YOUR INSTRUCTIONS
Each entry below should be written out exactly as it is, with no pictures.

==== DATASET EXTRACT

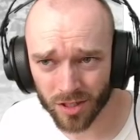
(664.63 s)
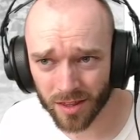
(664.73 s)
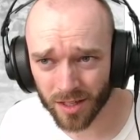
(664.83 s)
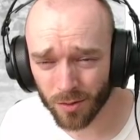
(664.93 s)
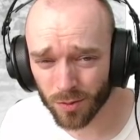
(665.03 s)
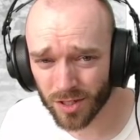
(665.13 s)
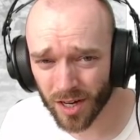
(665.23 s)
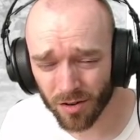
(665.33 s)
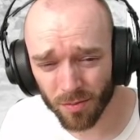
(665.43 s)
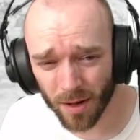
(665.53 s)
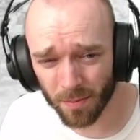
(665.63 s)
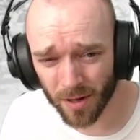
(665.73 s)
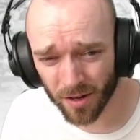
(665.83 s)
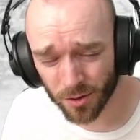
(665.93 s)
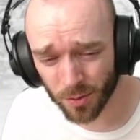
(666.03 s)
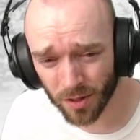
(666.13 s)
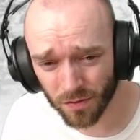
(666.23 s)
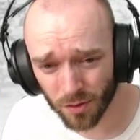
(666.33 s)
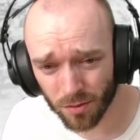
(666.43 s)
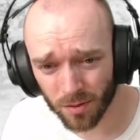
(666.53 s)
I think was 100 manpower and 20
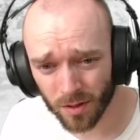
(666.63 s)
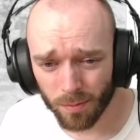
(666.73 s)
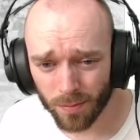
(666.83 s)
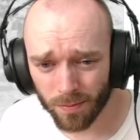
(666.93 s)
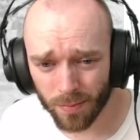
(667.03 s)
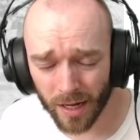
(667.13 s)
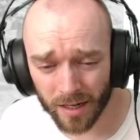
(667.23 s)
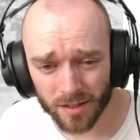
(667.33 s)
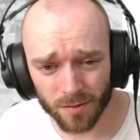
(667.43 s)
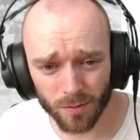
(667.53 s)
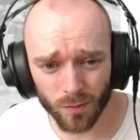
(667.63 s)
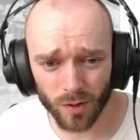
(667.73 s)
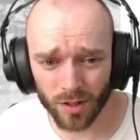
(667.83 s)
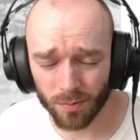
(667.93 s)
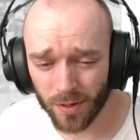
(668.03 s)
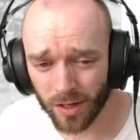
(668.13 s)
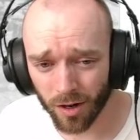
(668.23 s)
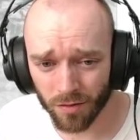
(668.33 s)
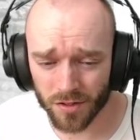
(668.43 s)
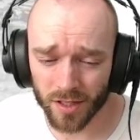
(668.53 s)
fuel. But will it be
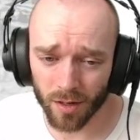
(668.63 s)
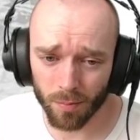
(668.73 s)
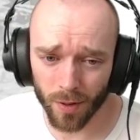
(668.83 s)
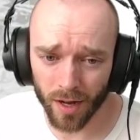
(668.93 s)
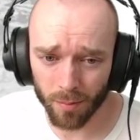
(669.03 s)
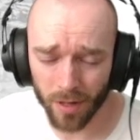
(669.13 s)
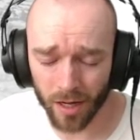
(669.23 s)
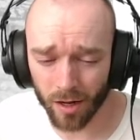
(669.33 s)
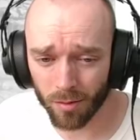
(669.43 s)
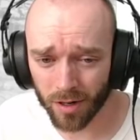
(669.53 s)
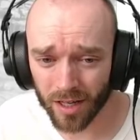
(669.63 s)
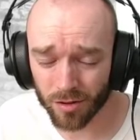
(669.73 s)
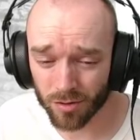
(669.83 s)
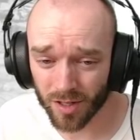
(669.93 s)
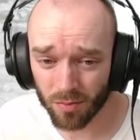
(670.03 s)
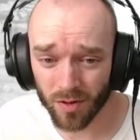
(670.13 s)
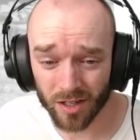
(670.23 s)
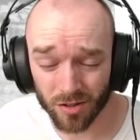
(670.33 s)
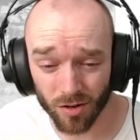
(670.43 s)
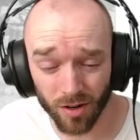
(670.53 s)
offset by being able to get those
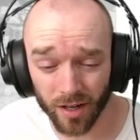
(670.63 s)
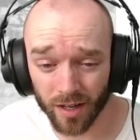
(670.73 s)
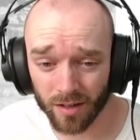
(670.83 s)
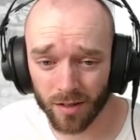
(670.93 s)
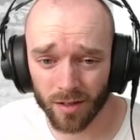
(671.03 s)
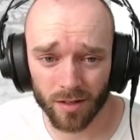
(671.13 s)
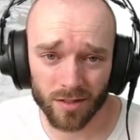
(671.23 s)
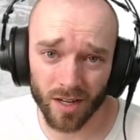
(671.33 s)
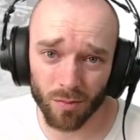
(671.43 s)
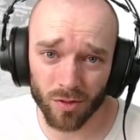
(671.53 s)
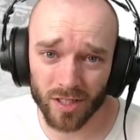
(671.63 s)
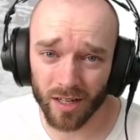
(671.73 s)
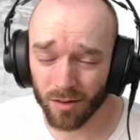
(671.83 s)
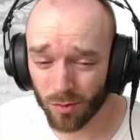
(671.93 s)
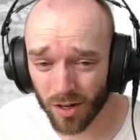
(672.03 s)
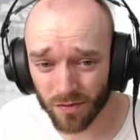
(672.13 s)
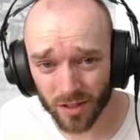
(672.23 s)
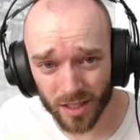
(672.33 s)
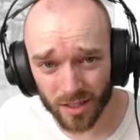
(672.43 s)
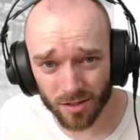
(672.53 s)
upgrades earlier? Time will tell, and we'll have
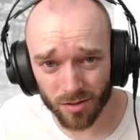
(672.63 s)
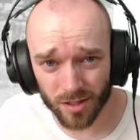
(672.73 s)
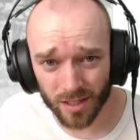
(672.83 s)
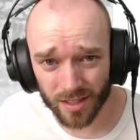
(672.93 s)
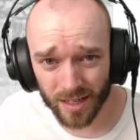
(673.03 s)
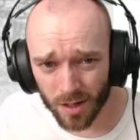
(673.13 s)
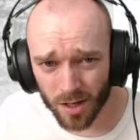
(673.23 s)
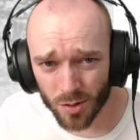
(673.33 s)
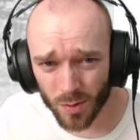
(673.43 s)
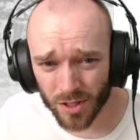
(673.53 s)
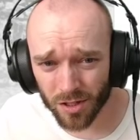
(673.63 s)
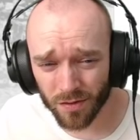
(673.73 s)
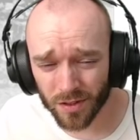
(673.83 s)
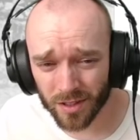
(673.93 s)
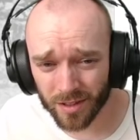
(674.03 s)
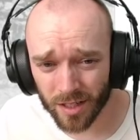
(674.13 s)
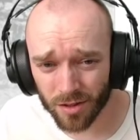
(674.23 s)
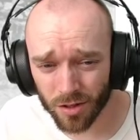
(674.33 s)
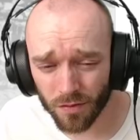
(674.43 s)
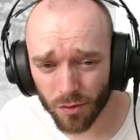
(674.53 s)
to test those things out. Switching over to the
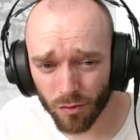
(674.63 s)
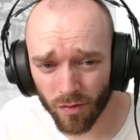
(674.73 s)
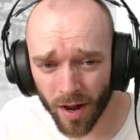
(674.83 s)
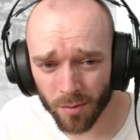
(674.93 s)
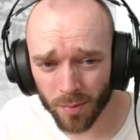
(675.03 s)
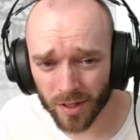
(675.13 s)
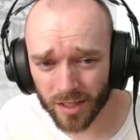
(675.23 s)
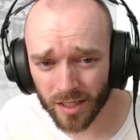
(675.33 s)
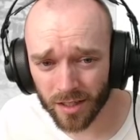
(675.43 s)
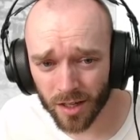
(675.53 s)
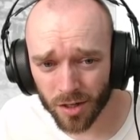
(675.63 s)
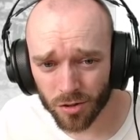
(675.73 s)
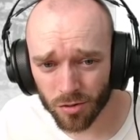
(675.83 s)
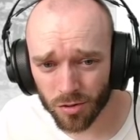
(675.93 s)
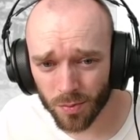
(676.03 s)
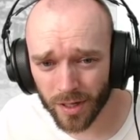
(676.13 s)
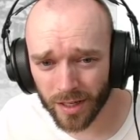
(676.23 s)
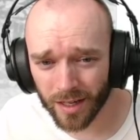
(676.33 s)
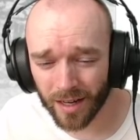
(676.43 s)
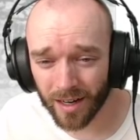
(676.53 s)
T-34 RAM ability, due to
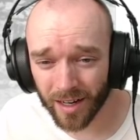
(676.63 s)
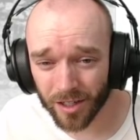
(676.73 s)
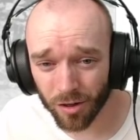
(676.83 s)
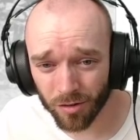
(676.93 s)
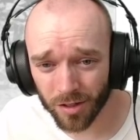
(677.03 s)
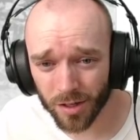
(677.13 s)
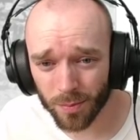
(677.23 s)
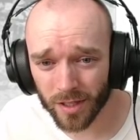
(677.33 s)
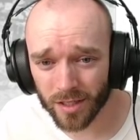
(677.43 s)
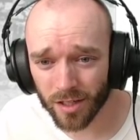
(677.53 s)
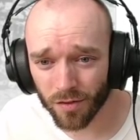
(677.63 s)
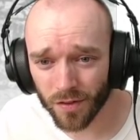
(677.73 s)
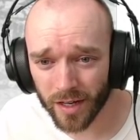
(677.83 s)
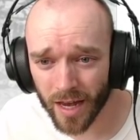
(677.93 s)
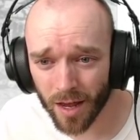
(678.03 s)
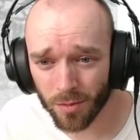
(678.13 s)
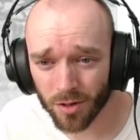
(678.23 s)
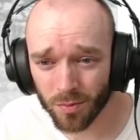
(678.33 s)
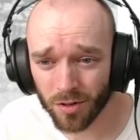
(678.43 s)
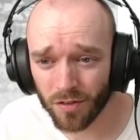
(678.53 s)
being an iconic ability of the game,
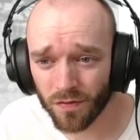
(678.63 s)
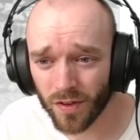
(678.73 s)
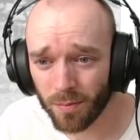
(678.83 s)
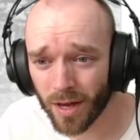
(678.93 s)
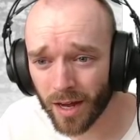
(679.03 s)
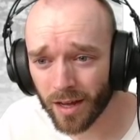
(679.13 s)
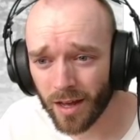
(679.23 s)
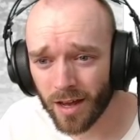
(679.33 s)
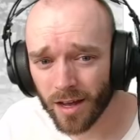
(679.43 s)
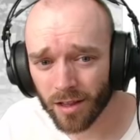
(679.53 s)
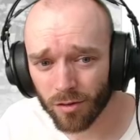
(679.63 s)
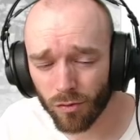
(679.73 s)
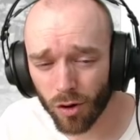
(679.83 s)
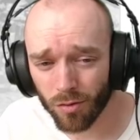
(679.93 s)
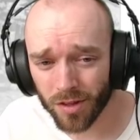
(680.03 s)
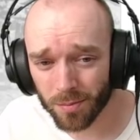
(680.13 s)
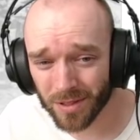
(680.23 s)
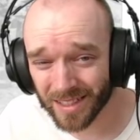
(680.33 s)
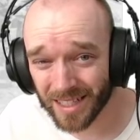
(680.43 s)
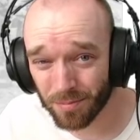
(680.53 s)
community feedback, and the role the
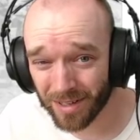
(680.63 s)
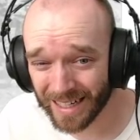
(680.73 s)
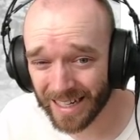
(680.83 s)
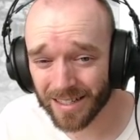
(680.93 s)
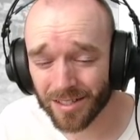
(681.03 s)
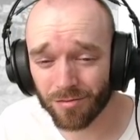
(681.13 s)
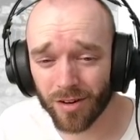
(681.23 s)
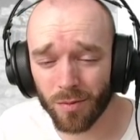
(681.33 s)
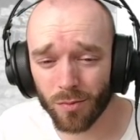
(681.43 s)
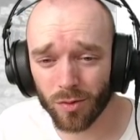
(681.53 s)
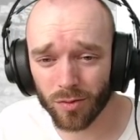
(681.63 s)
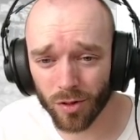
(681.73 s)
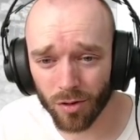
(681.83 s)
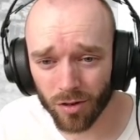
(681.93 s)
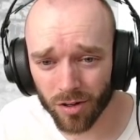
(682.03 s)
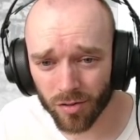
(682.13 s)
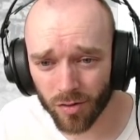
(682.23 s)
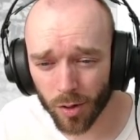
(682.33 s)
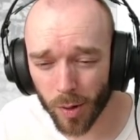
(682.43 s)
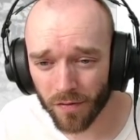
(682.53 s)
ability plays, RAM will no longer
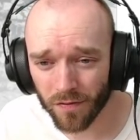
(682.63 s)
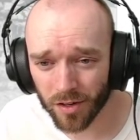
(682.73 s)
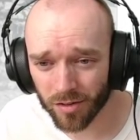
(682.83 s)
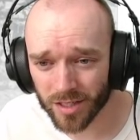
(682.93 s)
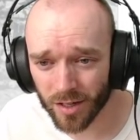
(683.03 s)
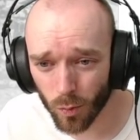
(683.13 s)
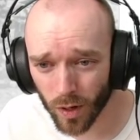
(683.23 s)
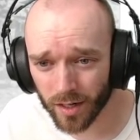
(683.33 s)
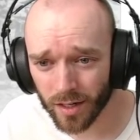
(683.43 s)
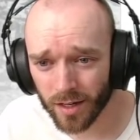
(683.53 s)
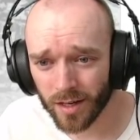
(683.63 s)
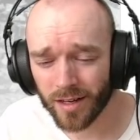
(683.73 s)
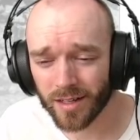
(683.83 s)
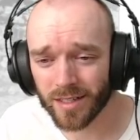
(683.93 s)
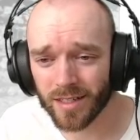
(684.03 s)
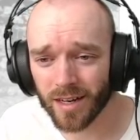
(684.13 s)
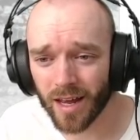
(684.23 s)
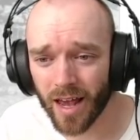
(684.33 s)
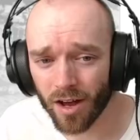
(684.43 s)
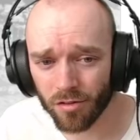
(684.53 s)
require veterancy 1. Instead,
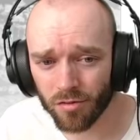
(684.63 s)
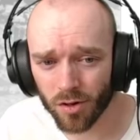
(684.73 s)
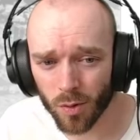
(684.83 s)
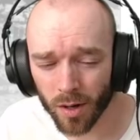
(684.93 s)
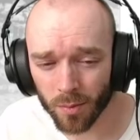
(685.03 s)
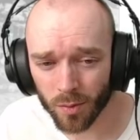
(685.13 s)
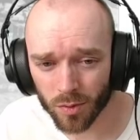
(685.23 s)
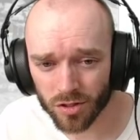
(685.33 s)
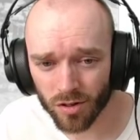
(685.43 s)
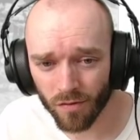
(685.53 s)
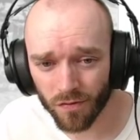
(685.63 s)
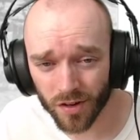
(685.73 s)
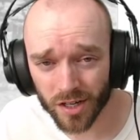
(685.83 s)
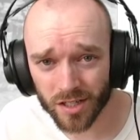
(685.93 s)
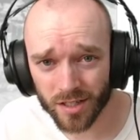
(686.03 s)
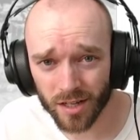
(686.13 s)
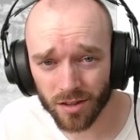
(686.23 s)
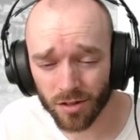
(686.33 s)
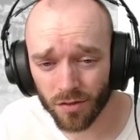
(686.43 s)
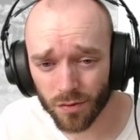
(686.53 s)
a health requirement will stop fresh
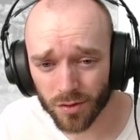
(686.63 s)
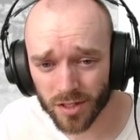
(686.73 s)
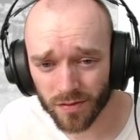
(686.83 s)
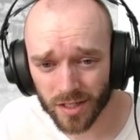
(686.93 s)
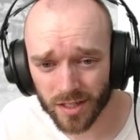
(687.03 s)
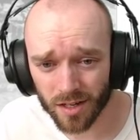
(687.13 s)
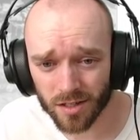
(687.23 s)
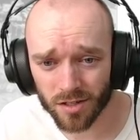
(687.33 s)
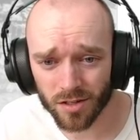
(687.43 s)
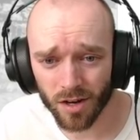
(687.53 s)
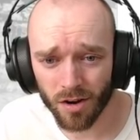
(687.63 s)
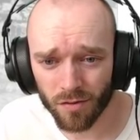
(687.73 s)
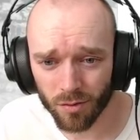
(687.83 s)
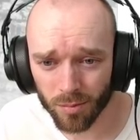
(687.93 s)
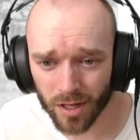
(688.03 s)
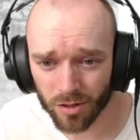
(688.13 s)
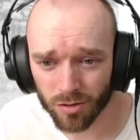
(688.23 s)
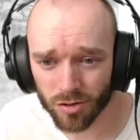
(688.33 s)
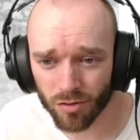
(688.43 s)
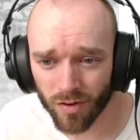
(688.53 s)
T-34-76s from being
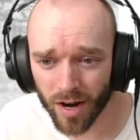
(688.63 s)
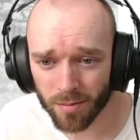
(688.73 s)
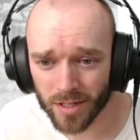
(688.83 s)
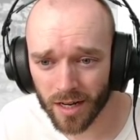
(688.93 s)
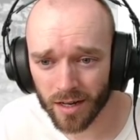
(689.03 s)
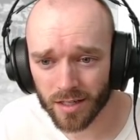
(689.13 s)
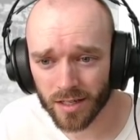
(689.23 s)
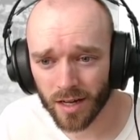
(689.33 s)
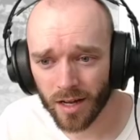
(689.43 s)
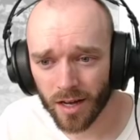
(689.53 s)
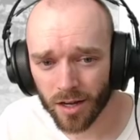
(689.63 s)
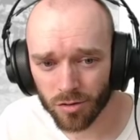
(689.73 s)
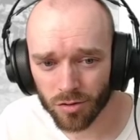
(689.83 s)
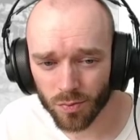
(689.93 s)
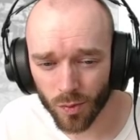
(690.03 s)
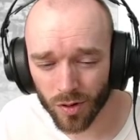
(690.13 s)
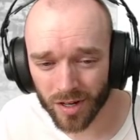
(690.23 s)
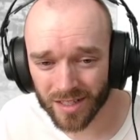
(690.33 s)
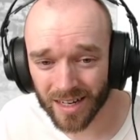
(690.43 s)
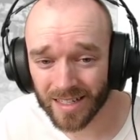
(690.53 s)
used to ram tanks and used more
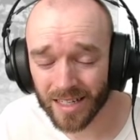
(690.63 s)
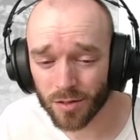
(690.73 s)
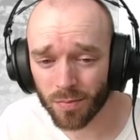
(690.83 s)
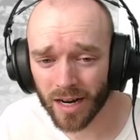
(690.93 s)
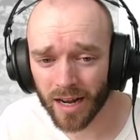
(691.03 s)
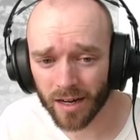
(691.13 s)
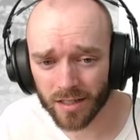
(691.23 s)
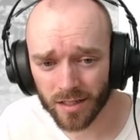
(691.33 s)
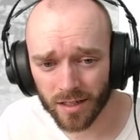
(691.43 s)
as a desperate act.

========

OUTPUT OF THE EXERCISE
(664.63 s)
(664.73 s)
(664.83 s)
(664.93 s)
(665.03 s)
(665.13 s)
(665.23 s)
(665.33 s)
(665.43 s)
(665.53 s)
(665.63 s)
(665.73 s)
(665.83 s)
(665.93 s)
(666.03 s)
(666.13 s)
(666.23 s)
(666.33 s)
(666.43 s)
(666.53 s)
I think was 100 manpower and 20
(666.63 s)
(666.73 s)
(666.83 s)
(666.93 s)
(667.03 s)
(667.13 s)
(667.23 s)
(667.33 s)
(667.43 s)
(667.53 s)
(667.63 s)
(667.73 s)
(667.83 s)
(667.93 s)
(668.03 s)
(668.13 s)
(668.23 s)
(668.33 s)
(668.43 s)
(668.53 s)
fuel. But will it be
(668.63 s)
(668.73 s)
(668.83 s)
(668.93 s)
(669.03 s)
(669.13 s)
(669.23 s)
(669.33 s)
(669.43 s)
(669.53 s)
(669.63 s)
(669.73 s)
(669.83 s)
(669.93 s)
(670.03 s)
(670.13 s)
(670.23 s)
(670.33 s)
(670.43 s)
(670.53 s)
offset by being able to get those
(670.63 s)
(670.73 s)
(670.83 s)
(670.93 s)
(671.03 s)
(671.13 s)
(671.23 s)
(671.33 s)
(671.43 s)
(671.53 s)
(671.63 s)
(671.73 s)
(671.83 s)
(671.93 s)
(672.03 s)
(672.13 s)
(672.23 s)
(672.33 s)
(672.43 s)
(672.53 s)
upgrades earlier? Time will tell, and we'll have
(672.63 s)
(672.73 s)
(672.83 s)
(672.93 s)
(673.03 s)
(673.13 s)
(673.23 s)
(673.33 s)
(673.43 s)
(673.53 s)
(673.63 s)
(673.73 s)
(673.83 s)
(673.93 s)
(674.03 s)
(674.13 s)
(674.23 s)
(674.33 s)
(674.43 s)
(674.53 s)
to test those things out. Switching over to the
(674.63 s)
(674.73 s)
(674.83 s)
(674.93 s)
(675.03 s)
(675.13 s)
(675.23 s)
(675.33 s)
(675.43 s)
(675.53 s)
(675.63 s)
(675.73 s)
(675.83 s)
(675.93 s)
(676.03 s)
(676.13 s)
(676.23 s)
(676.33 s)
(676.43 s)
(676.53 s)
T-34 RAM ability, due to
(676.63 s)
(676.73 s)
(676.83 s)
(676.93 s)
(677.03 s)
(677.13 s)
(677.23 s)
(677.33 s)
(677.43 s)
(677.53 s)
(677.63 s)
(677.73 s)
(677.83 s)
(677.93 s)
(678.03 s)
(678.13 s)
(678.23 s)
(678.33 s)
(678.43 s)
(678.53 s)
being an iconic ability of the game,
(678.63 s)
(678.73 s)
(678.83 s)
(678.93 s)
(679.03 s)
(679.13 s)
(679.23 s)
(679.33 s)
(679.43 s)
(679.53 s)
(679.63 s)
(679.73 s)
(679.83 s)
(679.93 s)
(680.03 s)
(680.13 s)
(680.23 s)
(680.33 s)
(680.43 s)
(680.53 s)
community feedback, and the role the
(680.63 s)
(680.73 s)
(680.83 s)
(680.93 s)
(681.03 s)
(681.13 s)
(681.23 s)
(681.33 s)
(681.43 s)
(681.53 s)
(681.63 s)
(681.73 s)
(681.83 s)
(681.93 s)
(682.03 s)
(682.13 s)
(682.23 s)
(682.33 s)
(682.43 s)
(682.53 s)
ability plays, RAM will no longer
(682.63 s)
(682.73 s)
(682.83 s)
(682.93 s)
(683.03 s)
(683.13 s)
(683.23 s)
(683.33 s)
(683.43 s)
(683.53 s)
(683.63 s)
(683.73 s)
(683.83 s)
(683.93 s)
(684.03 s)
(684.13 s)
(684.23 s)
(684.33 s)
(684.43 s)
(684.53 s)
require veterancy 1. Instead,
(684.63 s)
(684.73 s)
(684.83 s)
(684.93 s)
(685.03 s)
(685.13 s)
(685.23 s)
(685.33 s)
(685.43 s)
(685.53 s)
(685.63 s)
(685.73 s)
(685.83 s)
(685.93 s)
(686.03 s)
(686.13 s)
(686.23 s)
(686.33 s)
(686.43 s)
(686.53 s)
a health requirement will stop fresh
(686.63 s)
(686.73 s)
(686.83 s)
(686.93 s)
(687.03 s)
(687.13 s)
(687.23 s)
(687.33 s)
(687.43 s)
(687.53 s)
(687.63 s)
(687.73 s)
(687.83 s)
(687.93 s)
(688.03 s)
(688.13 s)
(688.23 s)
(688.33 s)
(688.43 s)
(688.53 s)
T-34-76s from being
(688.63 s)
(688.73 s)
(688.83 s)
(688.93 s)
(689.03 s)
(689.13 s)
(689.23 s)
(689.33 s)
(689.43 s)
(689.53 s)
(689.63 s)
(689.73 s)
(689.83 s)
(689.93 s)
(690.03 s)
(690.13 s)
(690.23 s)
(690.33 s)
(690.43 s)
(690.53 s)
used to ram tanks and used more
(690.63 s)
(690.73 s)
(690.83 s)
(690.93 s)
(691.03 s)
(691.13 s)
(691.23 s)
(691.33 s)
(691.43 s)
as a desperate act.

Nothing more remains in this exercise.